## [What is required]
When you copy the data, keep every word exactly as it is and leave the pictures out.

## [Data for this task]
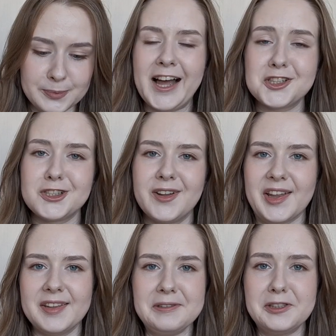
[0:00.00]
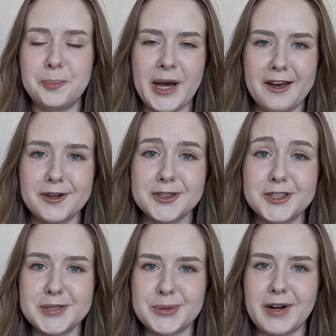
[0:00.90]
Actually, I think the pattern
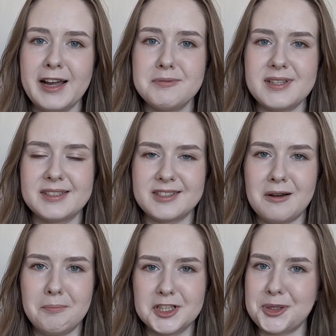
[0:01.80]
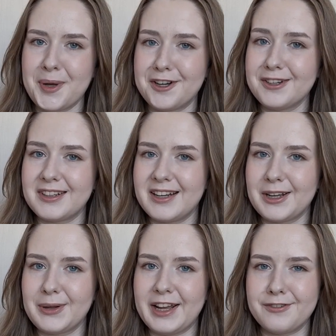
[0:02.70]
describes this top much better than I
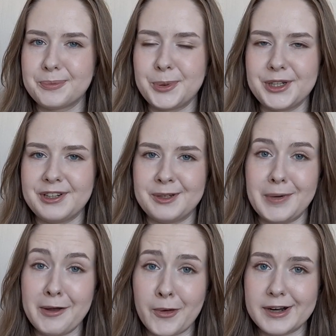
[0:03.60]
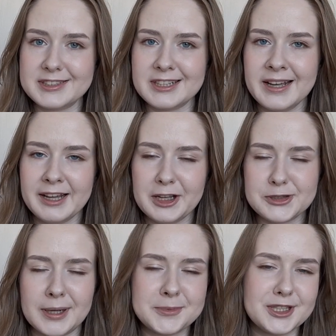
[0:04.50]
could ever put it in my words,
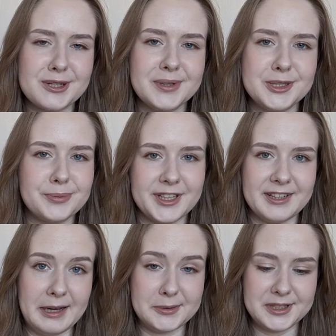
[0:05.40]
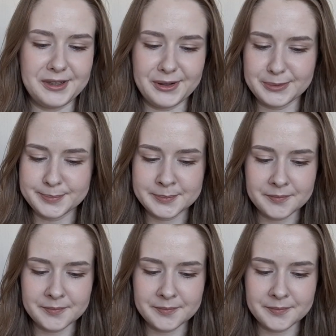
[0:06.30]
so I'm just going to read it out to you.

## [Expected answer]
[0:00.00]
[0:00.90]
Actually, I think the pattern
[0:01.80]
[0:02.70]
describes this top much better than I
[0:03.60]
[0:04.50]
could ever put it in my words,
[0:05.40]
[0:06.30]
so I'm just going to read it out to you.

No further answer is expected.